9. Генерал-майор Орлов, генерал-квартирмейстер штаба фронта — раненый человек с высохшей рукой, робкий и лишь выполнявший приказания начальника штаба.
10. Поручик Клецандо из чешских войск, ранивший 28 августа солдата с Лысой Горы.
11. Капитан князь Кропоткин, человек старше шестидесяти лет, вольноопределяющийся, комендант поезда главнокомандующего. В событиях он совершенно не был посвящен.
Генералы Селивачев, Парский и Сергиевский вскоре были освобождены. Князю Кропоткину 6 сентября было объявлено, что в его действиях не усмотрено состава преступления, но на свободу он был выпущен лишь 23 сентября, когда выяснилось, что судить нас в Бердичеве не будут. Чтобы обвинение в мятеже имело силу, требовалось обнаружить сообщество по меньшей мере из восьми человек. Эта цифра очень занимала наших противников, желавших соблюсти правила приличия... Впрочем, в комендантском управлении содержался еще один заключенный, оставленный в резерве отдельно от нас и даже перевезенный впоследствии в Быхов — военный чиновник Будилович, юноша слабый телом, но сильный духом, который однажды осмелился сказать разъяренной толпе, что она не стоит мизинца тех, над кем издевается. [72] Никакой другой вины за ним не числилось.

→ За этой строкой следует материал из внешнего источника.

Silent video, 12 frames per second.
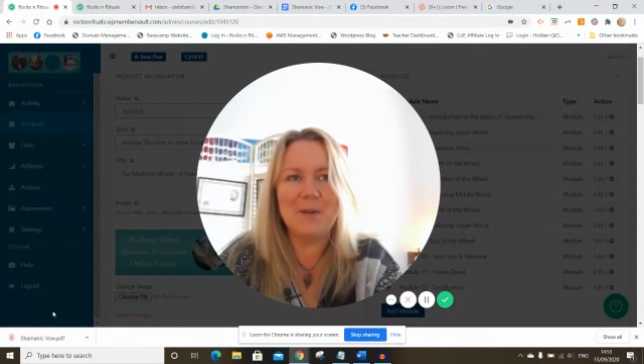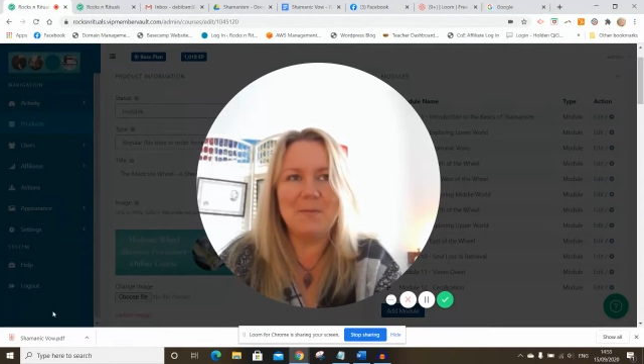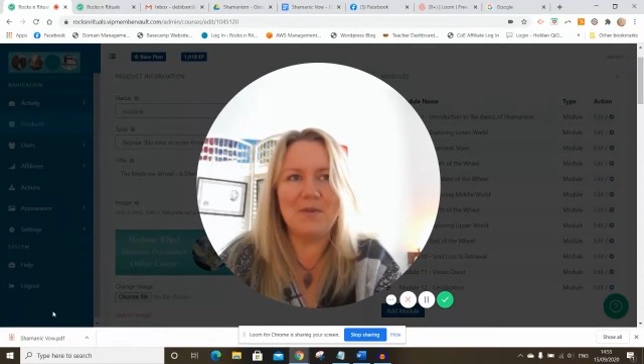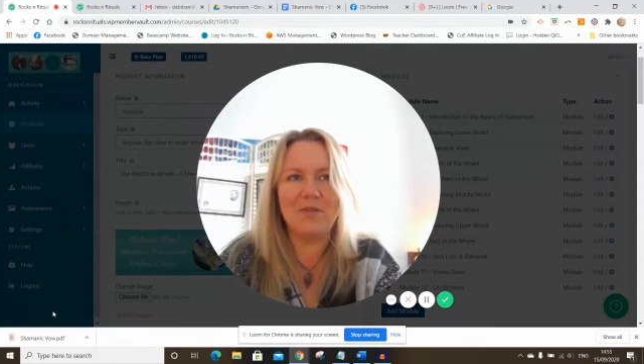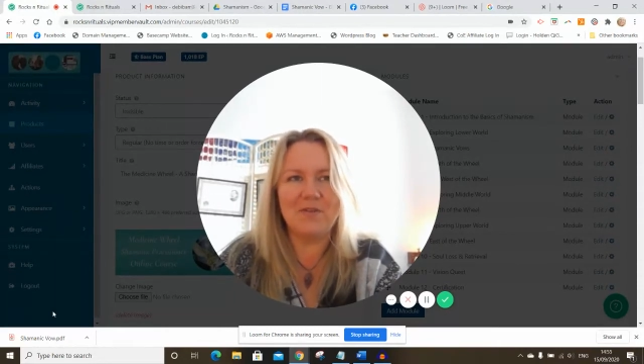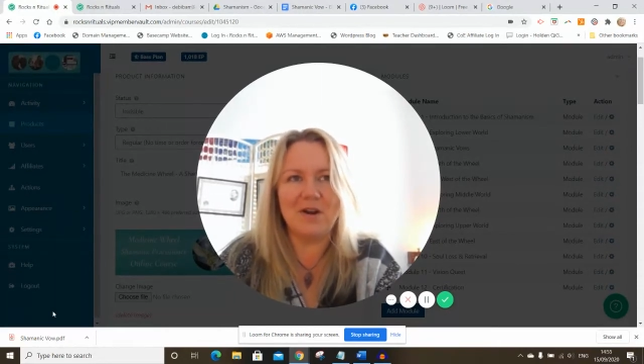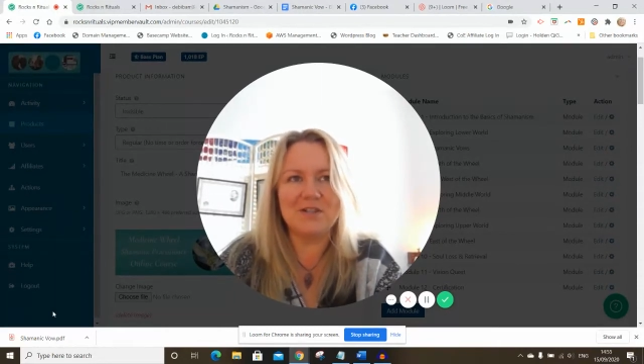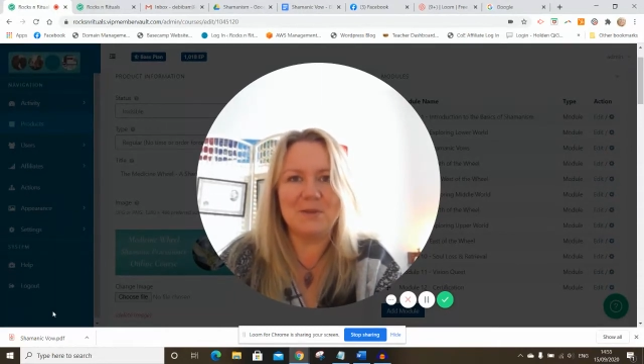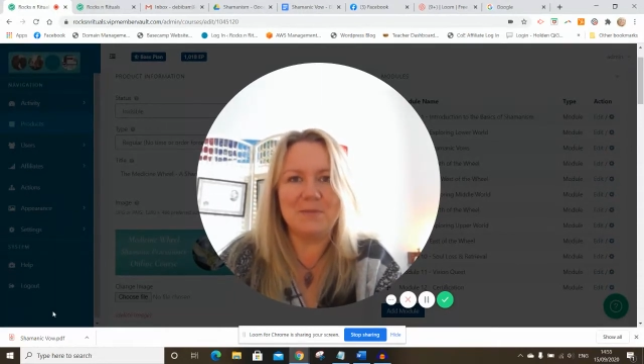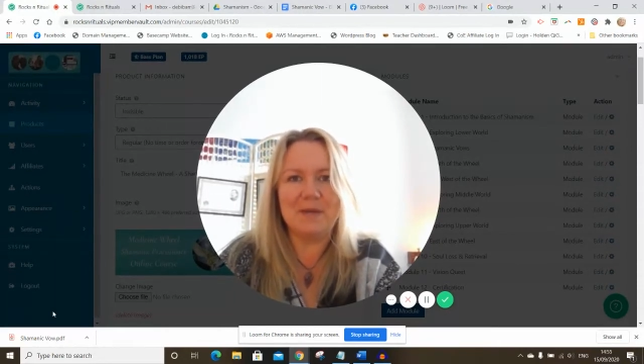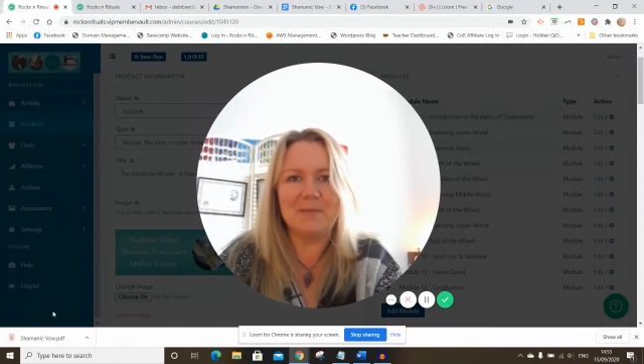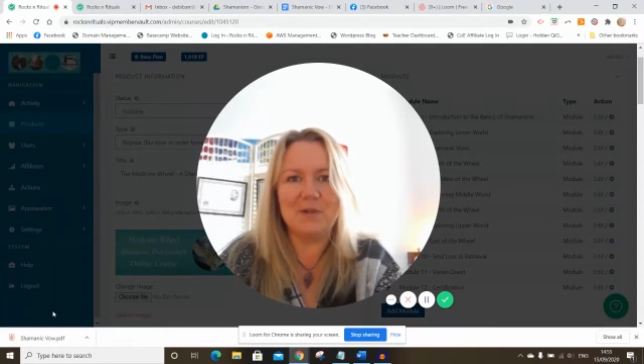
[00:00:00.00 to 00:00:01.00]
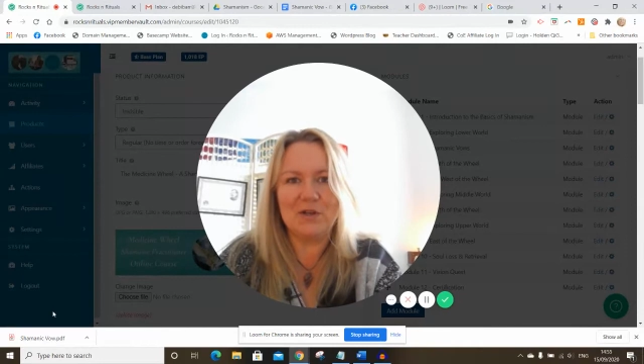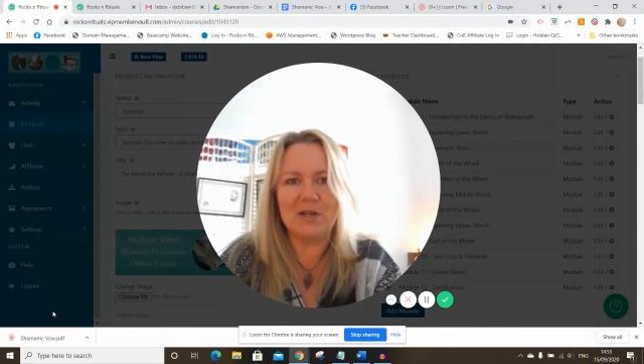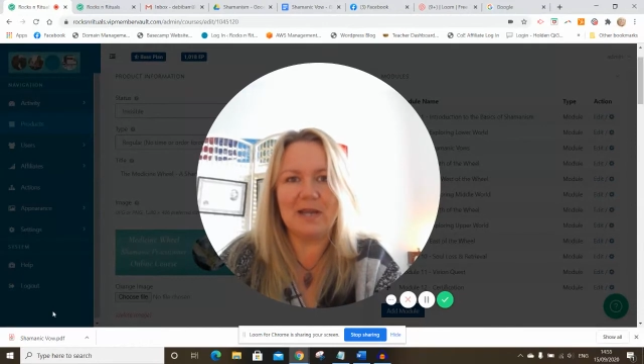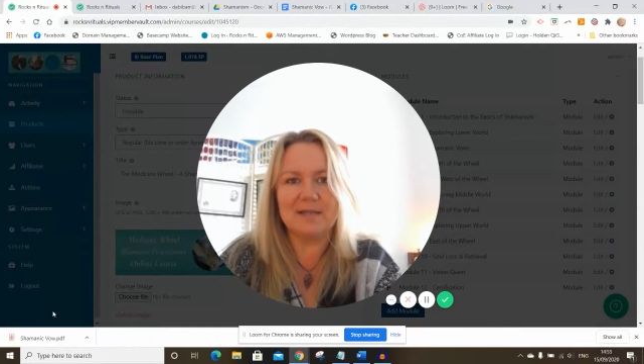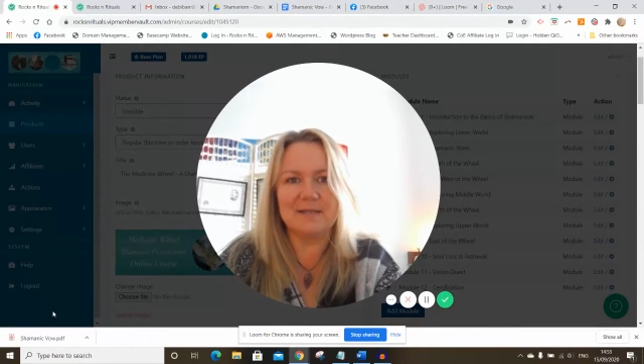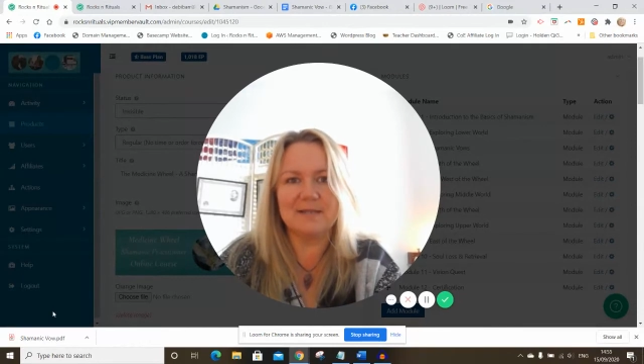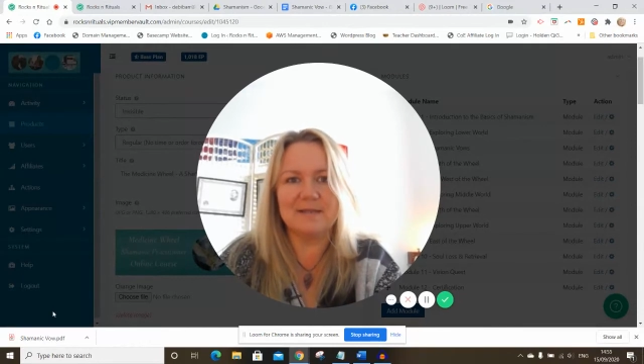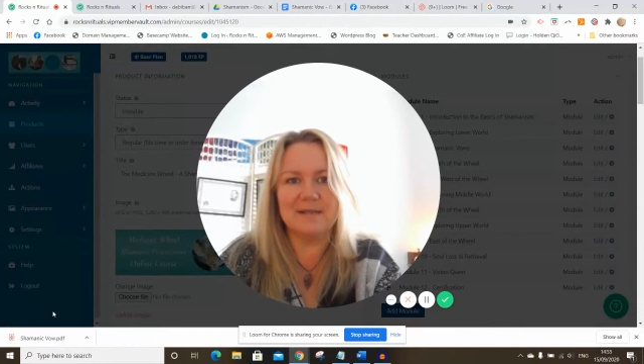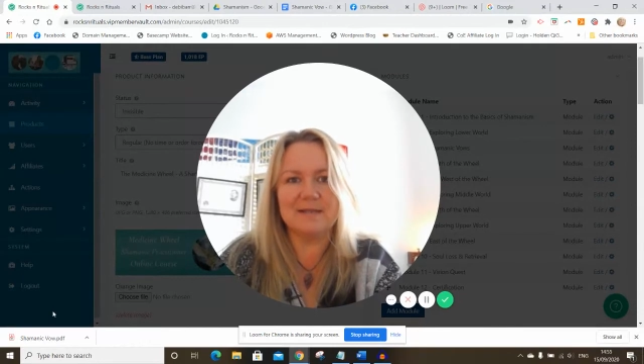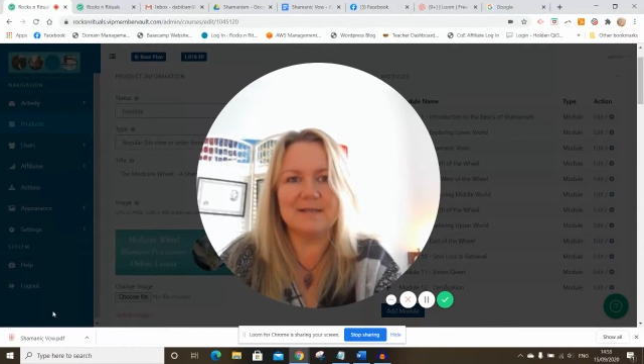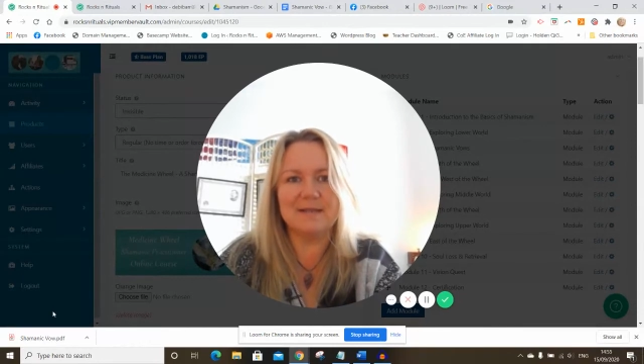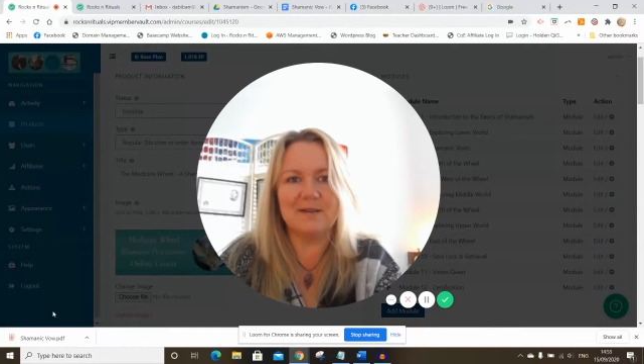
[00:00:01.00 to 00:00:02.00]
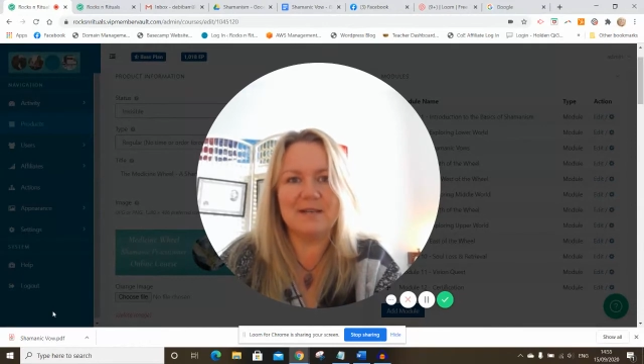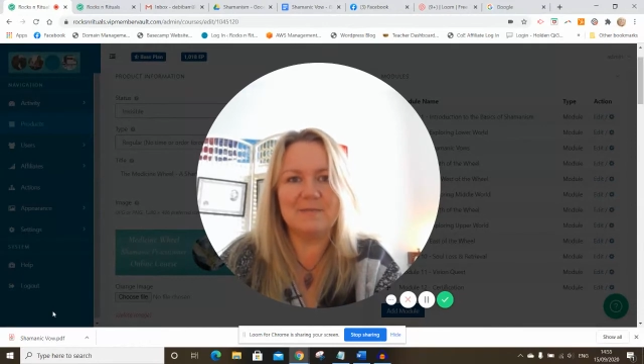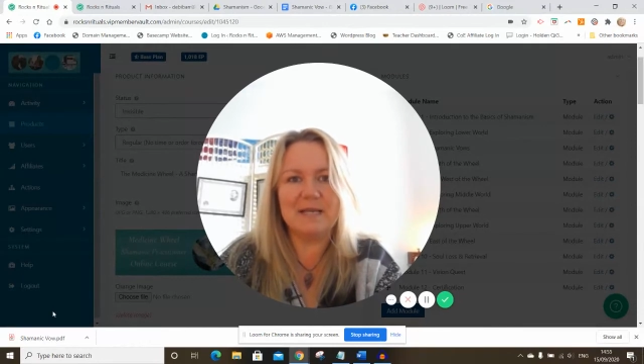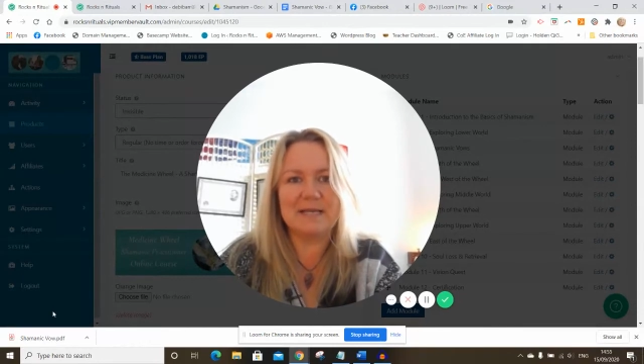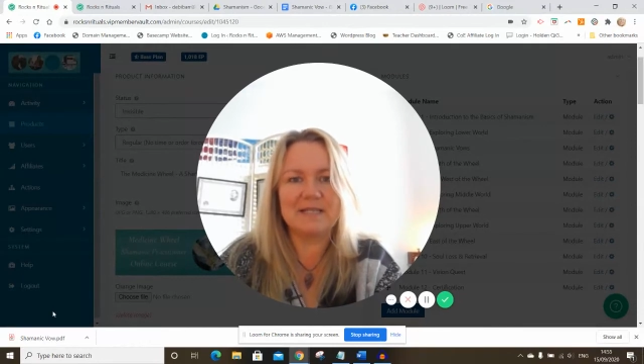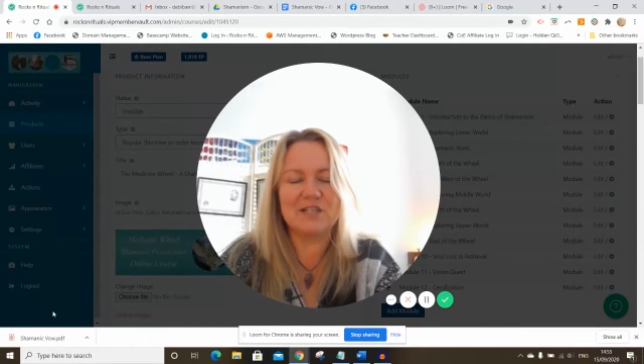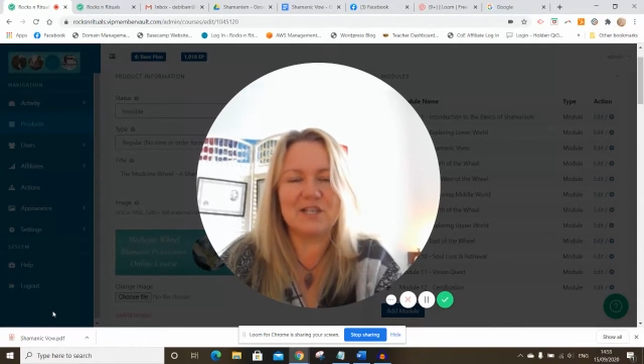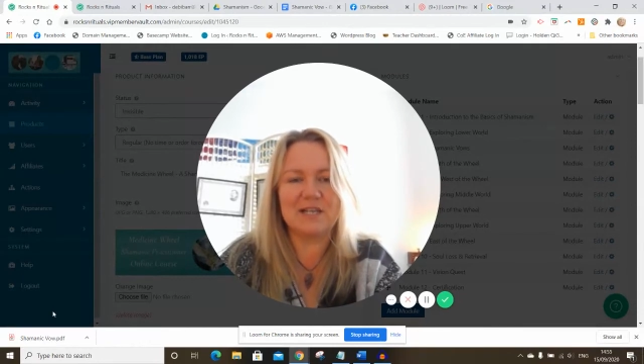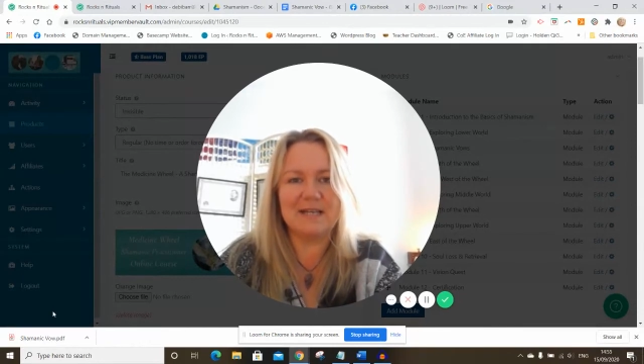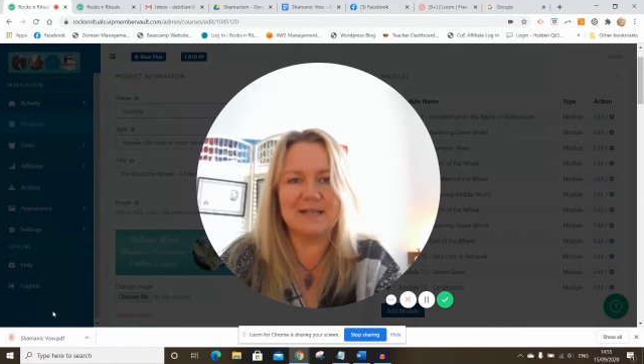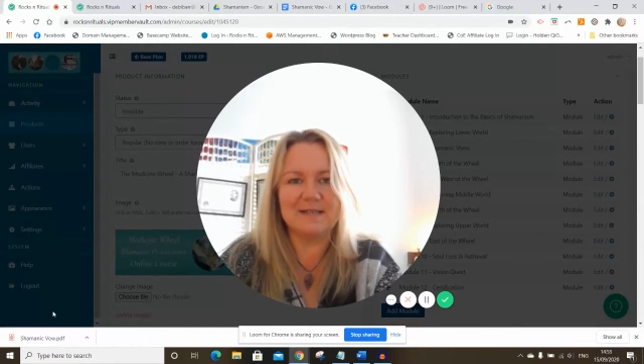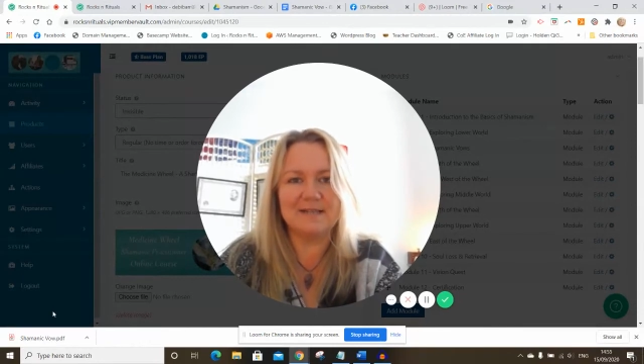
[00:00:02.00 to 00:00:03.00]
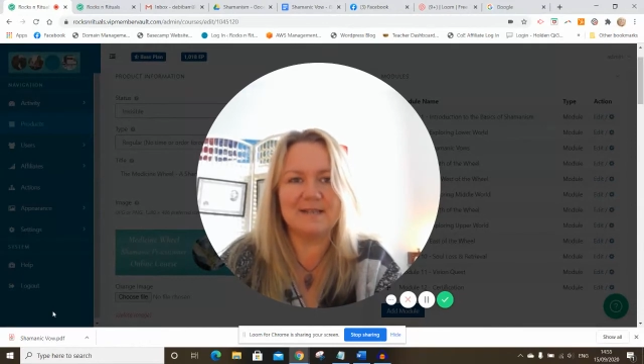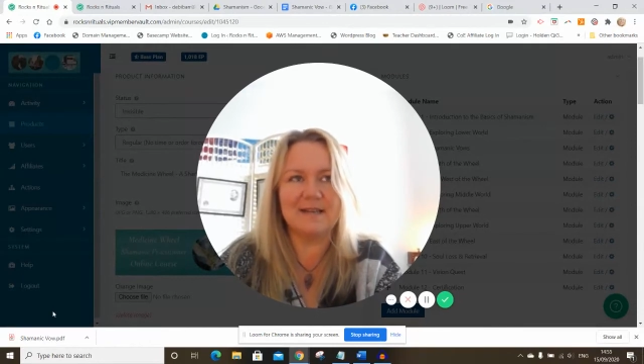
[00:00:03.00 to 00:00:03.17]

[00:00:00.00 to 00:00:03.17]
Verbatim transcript: But there are some people who can't necessarily make it to classes.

На второй или третий день моего заключения я прочел в газете, случайно или намеренно попавшей в мою камеру, распоряжение Временного правительства Сенату от 29 августа следующего содержания:
«Генерал-лейтенанта Деникина, главнокомандующего армиями Юго-Западного фронта, отчислить от должности главнокомандующего с преданнием суду за мятеж. — Подписали: министр-председатель А. Керенский и Б. Савинков — за управляющего военным министерством».

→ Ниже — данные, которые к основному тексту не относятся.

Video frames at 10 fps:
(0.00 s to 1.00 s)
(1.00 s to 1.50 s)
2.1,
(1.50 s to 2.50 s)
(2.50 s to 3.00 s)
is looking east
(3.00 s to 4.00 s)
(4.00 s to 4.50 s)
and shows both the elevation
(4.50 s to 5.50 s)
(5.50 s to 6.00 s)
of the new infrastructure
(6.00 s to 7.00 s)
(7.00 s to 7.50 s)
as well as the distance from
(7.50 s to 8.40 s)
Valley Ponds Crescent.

В тот же день последовали аналогичные распоряжения в отношении генералов Корнилова, Лукомского, Маркова и Кислякова. Позднее последовало распоряжение об устранении генерала Романовского.
На второй или третий день моего ареста гауптвахту для нашего допроса посетила следственная комиссия под руководством главного военно-судного прокурора фронта генерала Батога и под председательством товарища комиссара Костицина в составе:
подполковника Шестоперова, заведующего юридической частью комиссариата; подполковника Франка от Киевского военно-окружного суда; прапорщика Удальцова и младшего фейерверкера-артиллериста Левенберга, членов фронтового комитета.
Мои показания, ввиду фактической стороны дела, были очень короткими и сводились к следующему: (1) никто из арестованных со мной лиц в каких-либо активных выступлениях против правительства не участвовал; (2) все приказы, отданные штабу и через штаб в мои последние дни в связи с выступлением генерала Корнилова, исходили от меня; (3) деятельность Временного правительства я считал и считаю преступной и гибельной для России, но тем не менее мятежа против него я не поднимал, а отправив свою телеграмму № 145, предоставил Временному правительству поступить со мной так, как оно найдет нужным.
Позднее главный военный прокурор Шабловский, ознакомившись с материалами следствия и с обстановкой, которая вокруг него сложилась в Бердичеве, был ужаснулся «неосторожной формулировкой» моих показаний.
Уже 1 сентября Иорданский доносил в военное министерство, что следственной комиссией обнаружены документы, изобличающие существование давно готовившегося заговора... При этом литератор Иорданский вопрошал правительство: может ли он в деле направления дел арестованных генералов действовать в пределах закона, сообразуясь с местными обстоятельствами, или обязан руководствоваться какими-либо политическими соображениями центральной власти? В ответ ему было указано, что он должен действовать, сообразуясь исключительно с законом и... принимая во внимание местные обстоятельства. [73]
Ввиду этого разъяснения Иорданский решил предать нас суду революционного трибунала, для чего был сформирован суд из членов одной из дивизий, подчиненных мне ранее на фронте, а в качестве общественного обвинителя намечен член Исполнительного комитета Юго-Западного фронта капитан Павлов.
Таким образом, интересы компетентности, беспристрастности и справедливости были соблюдены.
Иорданский так спешил получить скорый приговор надо мной и заключенными со мной генералами, что 3 сентября предложил комиссии, не дожидаясь выяснения обстоятельств, передавать дела в революционный трибунал группами, по мере установления виновности тех или иных обвиняемых.